Write out the listing below character for character, though without its pictures.

******

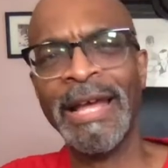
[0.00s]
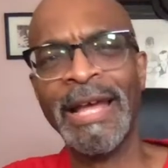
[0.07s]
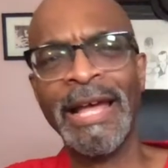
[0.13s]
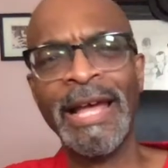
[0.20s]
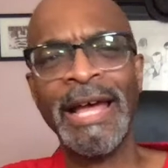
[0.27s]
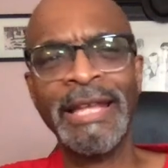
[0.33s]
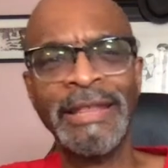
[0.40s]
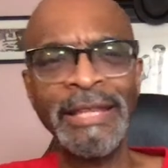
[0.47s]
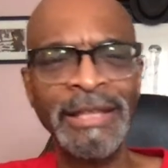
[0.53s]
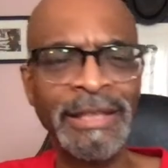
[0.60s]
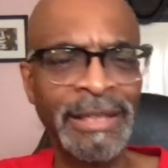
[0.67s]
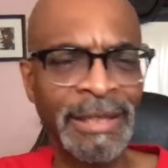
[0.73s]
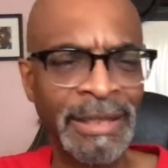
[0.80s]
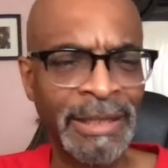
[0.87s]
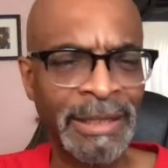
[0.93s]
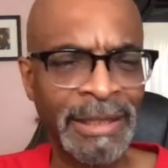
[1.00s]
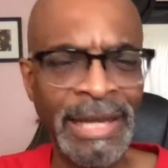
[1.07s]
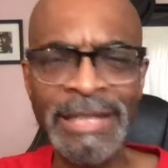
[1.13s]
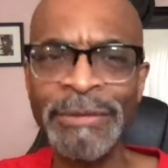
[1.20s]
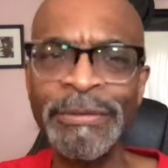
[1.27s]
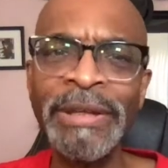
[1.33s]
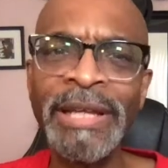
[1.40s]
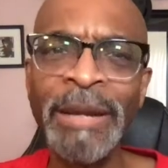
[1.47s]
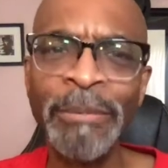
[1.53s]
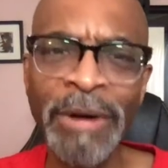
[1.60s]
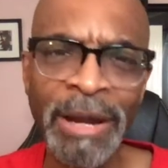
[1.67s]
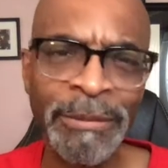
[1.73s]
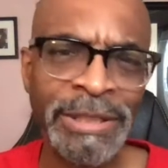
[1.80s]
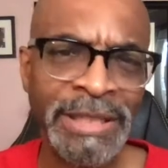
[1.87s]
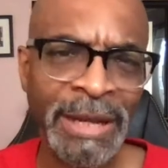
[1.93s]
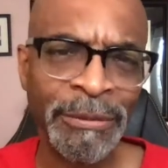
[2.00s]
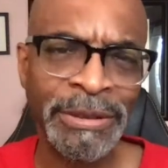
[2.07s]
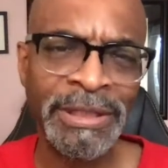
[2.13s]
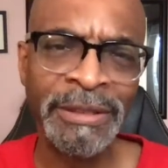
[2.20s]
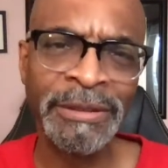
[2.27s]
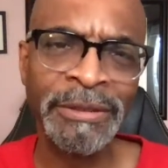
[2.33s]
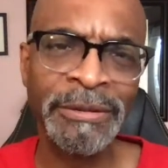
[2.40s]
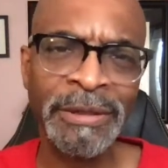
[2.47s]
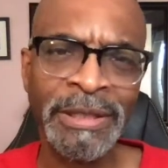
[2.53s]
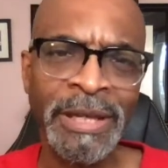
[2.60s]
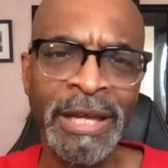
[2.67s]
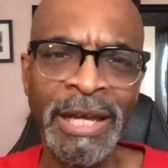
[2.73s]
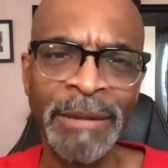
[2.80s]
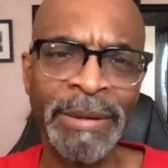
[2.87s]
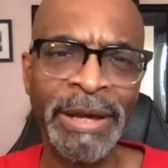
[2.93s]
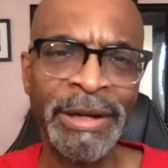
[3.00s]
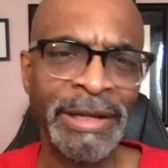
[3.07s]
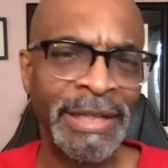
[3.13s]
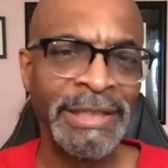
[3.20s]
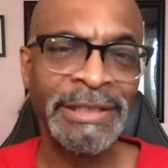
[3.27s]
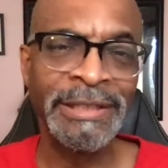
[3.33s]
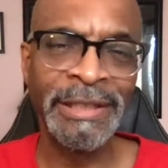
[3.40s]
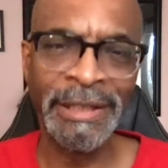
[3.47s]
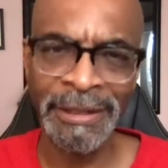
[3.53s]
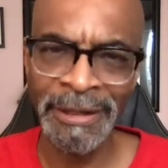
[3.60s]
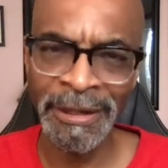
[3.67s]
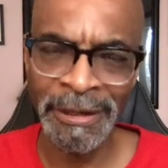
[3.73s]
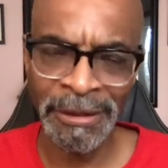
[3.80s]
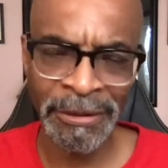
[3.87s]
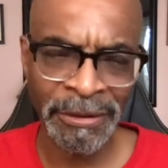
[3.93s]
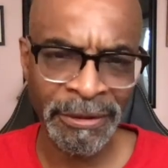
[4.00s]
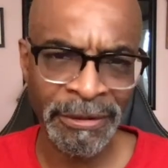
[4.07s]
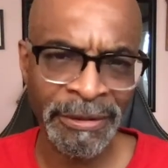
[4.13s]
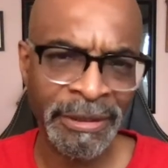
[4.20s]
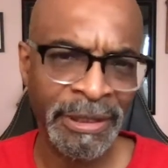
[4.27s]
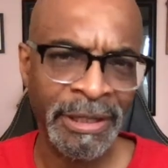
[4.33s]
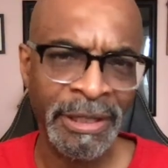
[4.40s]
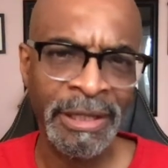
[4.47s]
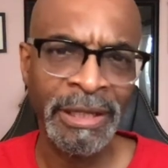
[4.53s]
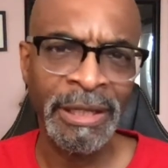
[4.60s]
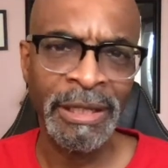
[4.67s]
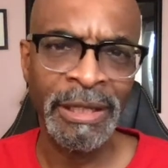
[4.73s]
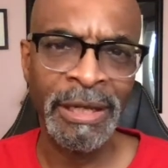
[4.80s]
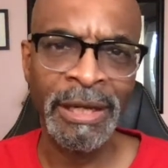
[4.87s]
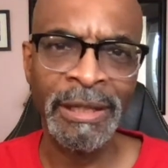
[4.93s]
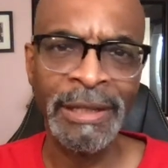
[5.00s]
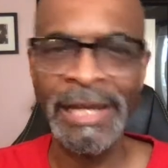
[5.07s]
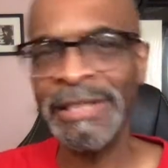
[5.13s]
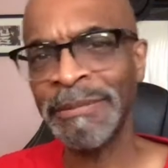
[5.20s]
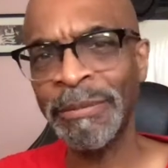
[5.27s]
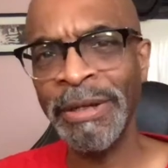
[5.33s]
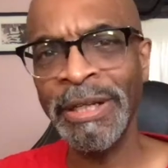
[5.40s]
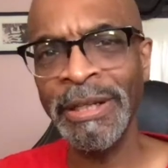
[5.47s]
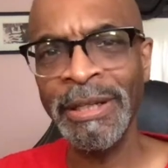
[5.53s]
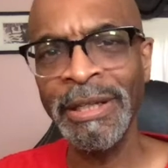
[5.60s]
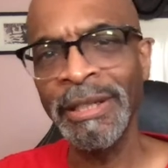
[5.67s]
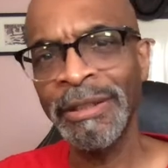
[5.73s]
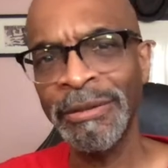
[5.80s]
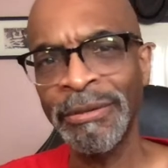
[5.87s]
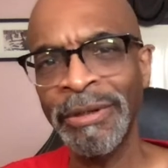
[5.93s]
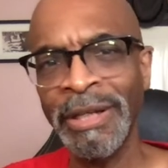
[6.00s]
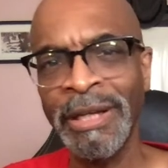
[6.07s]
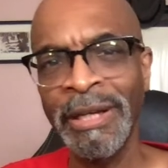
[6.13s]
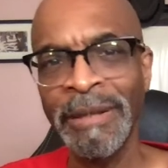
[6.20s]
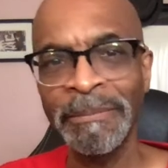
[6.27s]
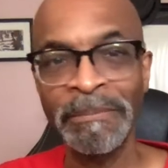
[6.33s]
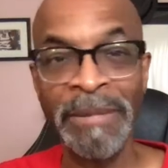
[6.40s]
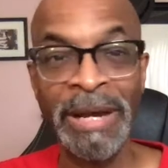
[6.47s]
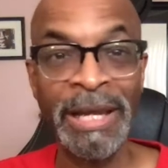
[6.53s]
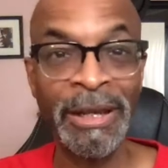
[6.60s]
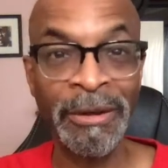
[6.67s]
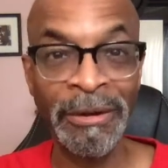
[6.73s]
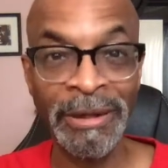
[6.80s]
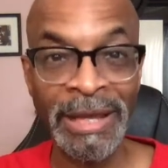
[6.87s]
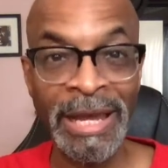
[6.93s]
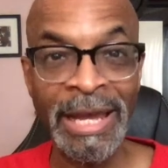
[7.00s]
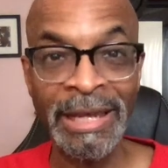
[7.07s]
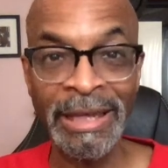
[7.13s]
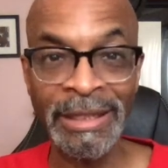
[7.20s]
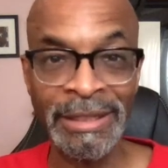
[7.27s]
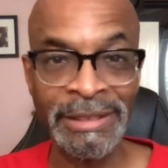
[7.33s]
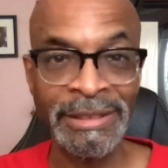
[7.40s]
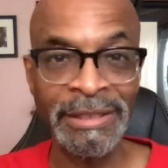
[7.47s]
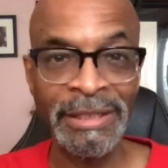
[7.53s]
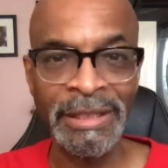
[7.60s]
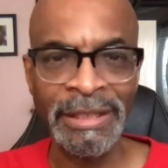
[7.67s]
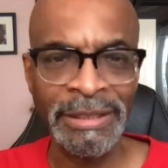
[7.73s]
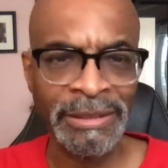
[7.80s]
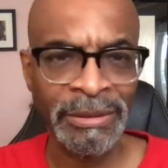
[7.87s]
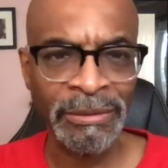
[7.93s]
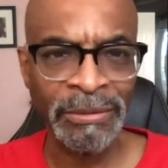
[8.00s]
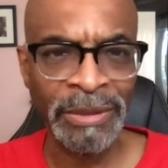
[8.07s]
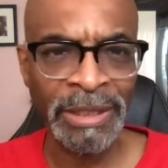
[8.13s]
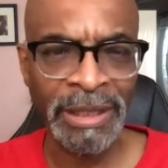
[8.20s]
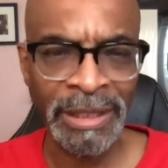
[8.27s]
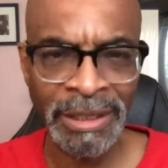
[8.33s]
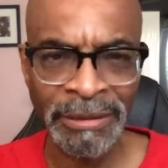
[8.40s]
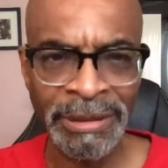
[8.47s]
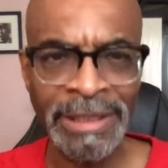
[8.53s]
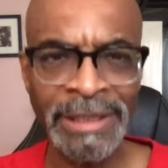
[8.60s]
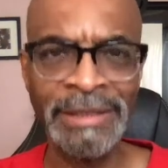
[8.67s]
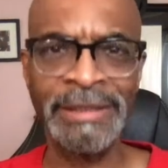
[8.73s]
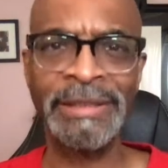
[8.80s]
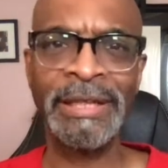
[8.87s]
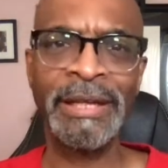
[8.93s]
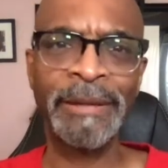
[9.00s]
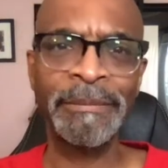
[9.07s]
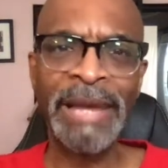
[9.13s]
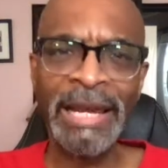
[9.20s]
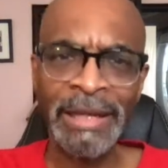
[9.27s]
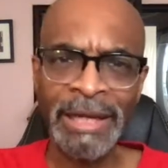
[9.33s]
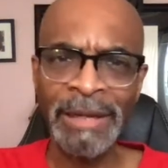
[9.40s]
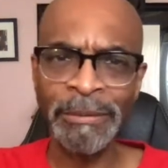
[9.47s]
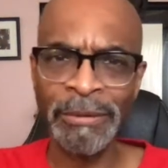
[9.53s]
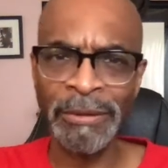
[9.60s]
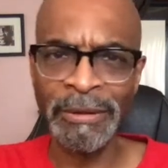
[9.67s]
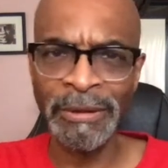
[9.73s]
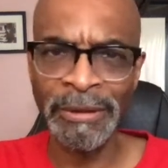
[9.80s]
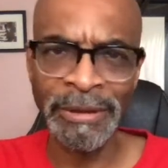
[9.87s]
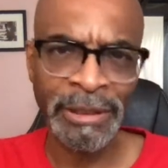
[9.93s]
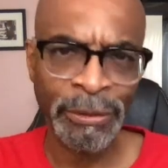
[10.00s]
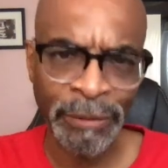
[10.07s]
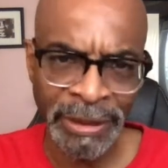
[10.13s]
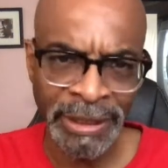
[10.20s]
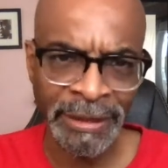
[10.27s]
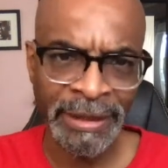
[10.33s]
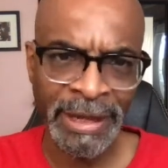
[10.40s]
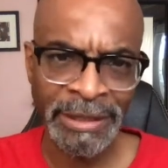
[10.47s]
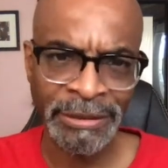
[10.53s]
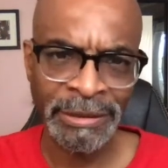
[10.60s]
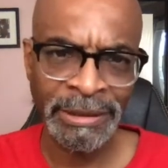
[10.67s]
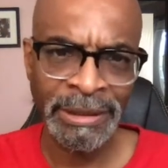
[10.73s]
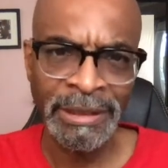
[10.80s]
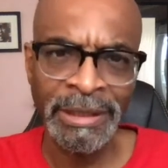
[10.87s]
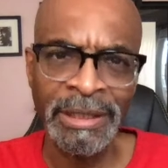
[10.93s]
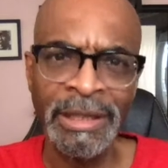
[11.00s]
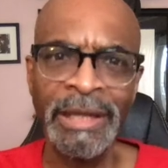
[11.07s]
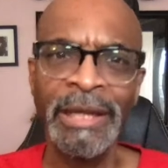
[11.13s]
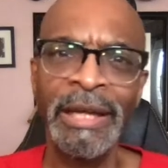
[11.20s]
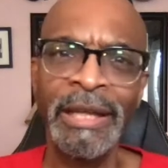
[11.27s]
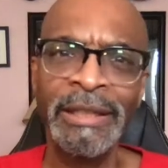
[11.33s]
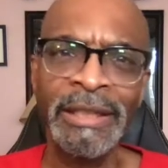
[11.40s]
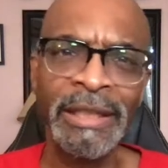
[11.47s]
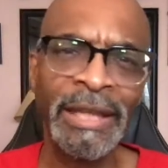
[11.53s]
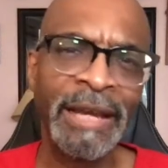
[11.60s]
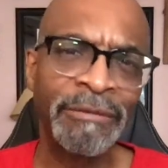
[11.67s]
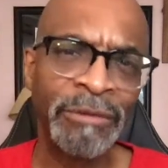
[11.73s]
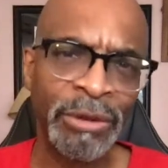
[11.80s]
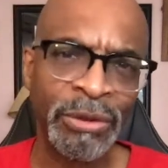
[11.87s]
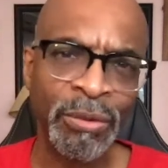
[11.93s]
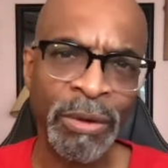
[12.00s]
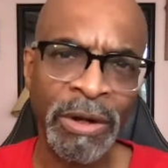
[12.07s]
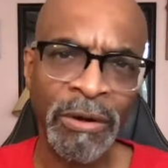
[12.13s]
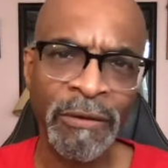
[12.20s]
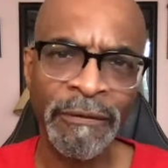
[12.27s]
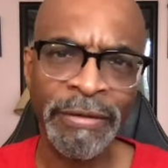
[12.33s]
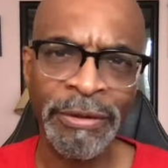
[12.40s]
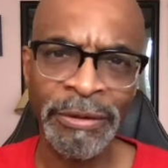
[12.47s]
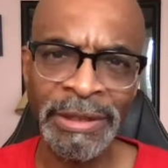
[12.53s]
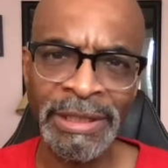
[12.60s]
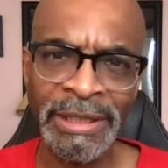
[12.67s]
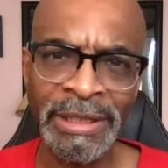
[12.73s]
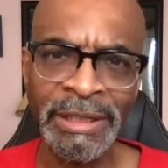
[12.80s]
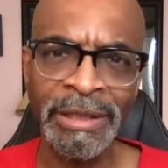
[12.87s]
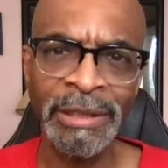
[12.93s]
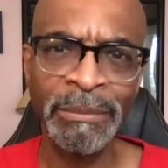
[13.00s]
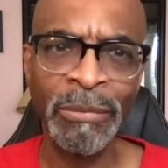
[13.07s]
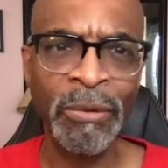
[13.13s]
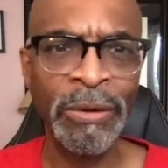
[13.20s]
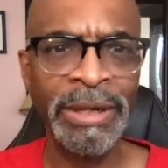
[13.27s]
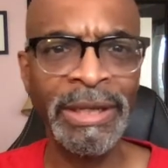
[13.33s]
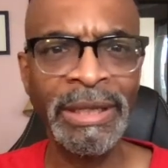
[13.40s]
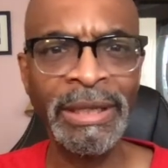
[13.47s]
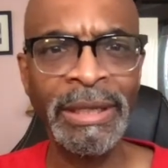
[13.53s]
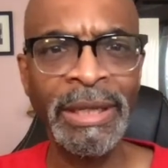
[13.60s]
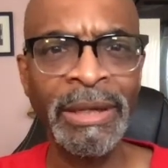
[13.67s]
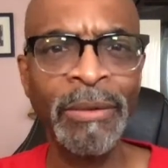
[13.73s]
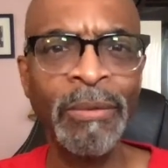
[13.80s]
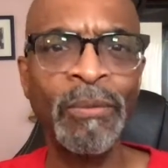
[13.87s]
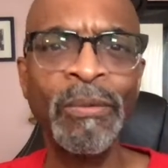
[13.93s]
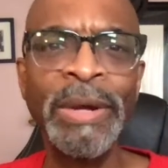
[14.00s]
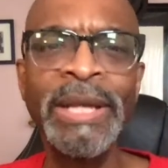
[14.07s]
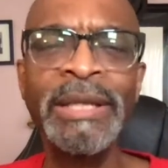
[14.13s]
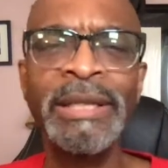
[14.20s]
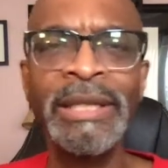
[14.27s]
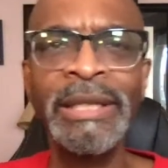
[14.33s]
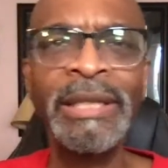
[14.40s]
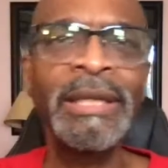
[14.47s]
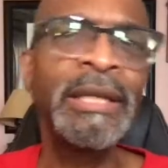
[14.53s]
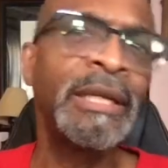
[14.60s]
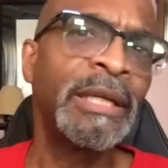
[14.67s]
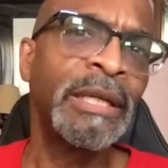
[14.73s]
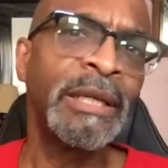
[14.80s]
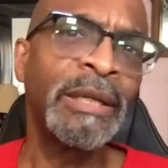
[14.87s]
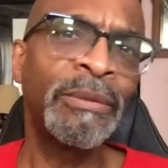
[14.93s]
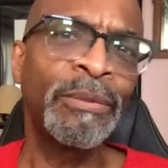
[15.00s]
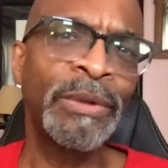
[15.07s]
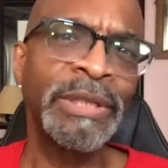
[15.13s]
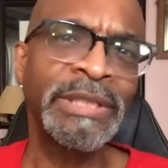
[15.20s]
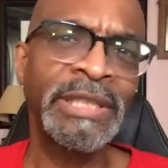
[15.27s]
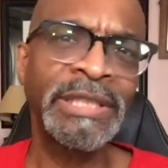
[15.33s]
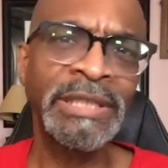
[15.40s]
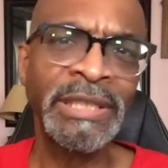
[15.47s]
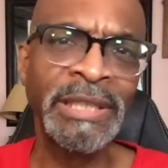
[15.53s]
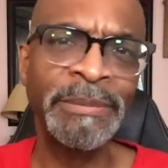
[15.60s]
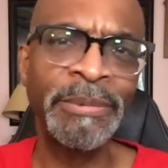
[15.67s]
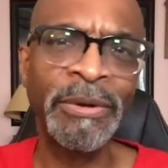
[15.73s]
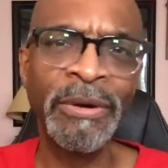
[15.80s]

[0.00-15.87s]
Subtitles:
I think last week I promised I would tell you about an incident that occurred last spring during my long hiatus. So here it is. Back in April, on the 20th, actually, a little after 12:30 in the morning, Wendy was asleep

******

Answer space:
[0.00s]
[0.07s]
[0.13s]
[0.20s]
[0.27s]
[0.33s]
[0.40s]
[0.47s]
[0.53s]
[0.60s]
[0.67s]
[0.73s]
[0.80s]
[0.87s]
[0.93s]
[1.00s]
[1.07s]
[1.13s]
[1.20s]
[1.27s]
[1.33s]
[1.40s]
[1.47s]
[1.53s]
[1.60s]
[1.67s]
[1.73s]
[1.80s]
[1.87s]
[1.93s]
[2.00s]
[2.07s]
[2.13s]
[2.20s]
[2.27s]
[2.33s]
[2.40s]
[2.47s]
[2.53s]
[2.60s]
[2.67s]
[2.73s]
[2.80s]
[2.87s]
[2.93s]
[3.00s]
[3.07s]
[3.13s]
[3.20s]
[3.27s]
[3.33s]
[3.40s]
[3.47s]
[3.53s]
[3.60s]
[3.67s]
[3.73s]
[3.80s]
[3.87s]
[3.93s]
[4.00s]
[4.07s]
[4.13s]
[4.20s]
[4.27s]
[4.33s]
[4.40s]
[4.47s]
[4.53s]
[4.60s]
[4.67s]
[4.73s]
[4.80s]
[4.87s]
[4.93s]
[5.00s]
[5.07s]
[5.13s]
[5.20s]
[5.27s]
[5.33s]
[5.40s]
[5.47s]
[5.53s]
[5.60s]
[5.67s]
[5.73s]
[5.80s]
[5.87s]
[5.93s]
[6.00s]
[6.07s]
[6.13s]
[6.20s]
[6.27s]
[6.33s]
[6.40s]
[6.47s]
[6.53s]
[6.60s]
[6.67s]
[6.73s]
[6.80s]
[6.87s]
[6.93s]
[7.00s]
[7.07s]
[7.13s]
[7.20s]
[7.27s]
[7.33s]
[7.40s]
[7.47s]
[7.53s]
[7.60s]
[7.67s]
[7.73s]
[7.80s]
[7.87s]
[7.93s]
[8.00s]
[8.07s]
[8.13s]
[8.20s]
[8.27s]
[8.33s]
[8.40s]
[8.47s]
[8.53s]
[8.60s]
[8.67s]
[8.73s]
[8.80s]
[8.87s]
[8.93s]
[9.00s]
[9.07s]
[9.13s]
[9.20s]
[9.27s]
[9.33s]
[9.40s]
[9.47s]
[9.53s]
[9.60s]
[9.67s]
[9.73s]
[9.80s]
[9.87s]
[9.93s]
[10.00s]
[10.07s]
[10.13s]
[10.20s]
[10.27s]
[10.33s]
[10.40s]
[10.47s]
[10.53s]
[10.60s]
[10.67s]
[10.73s]
[10.80s]
[10.87s]
[10.93s]
[11.00s]
[11.07s]
[11.13s]
[11.20s]
[11.27s]
[11.33s]
[11.40s]
[11.47s]
[11.53s]
[11.60s]
[11.67s]
[11.73s]
[11.80s]
[11.87s]
[11.93s]
[12.00s]
[12.07s]
[12.13s]
[12.20s]
[12.27s]
[12.33s]
[12.40s]
[12.47s]
[12.53s]
[12.60s]
[12.67s]
[12.73s]
[12.80s]
[12.87s]
[12.93s]
[13.00s]
[13.07s]
[13.13s]
[13.20s]
[13.27s]
[13.33s]
[13.40s]
[13.47s]
[13.53s]
[13.60s]
[13.67s]
[13.73s]
[13.80s]
[13.87s]
[13.93s]
[14.00s]
[14.07s]
[14.13s]
[14.20s]
[14.27s]
[14.33s]
[14.40s]
[14.47s]
[14.53s]
[14.60s]
[14.67s]
[14.73s]
[14.80s]
[14.87s]
[14.93s]
[15.00s]
[15.07s]
[15.13s]
[15.20s]
[15.27s]
[15.33s]
[15.40s]
[15.47s]
[15.53s]
[15.60s]
[15.67s]
[15.73s]
[15.80s]

[0.00-15.87s]
Subtitles:
I think last week I promised I would tell you about an incident that occurred last spring during my long hiatus. So here it is. Back in April, on the 20th, actually, a little after 12:30 in the morning, Wendy was asleep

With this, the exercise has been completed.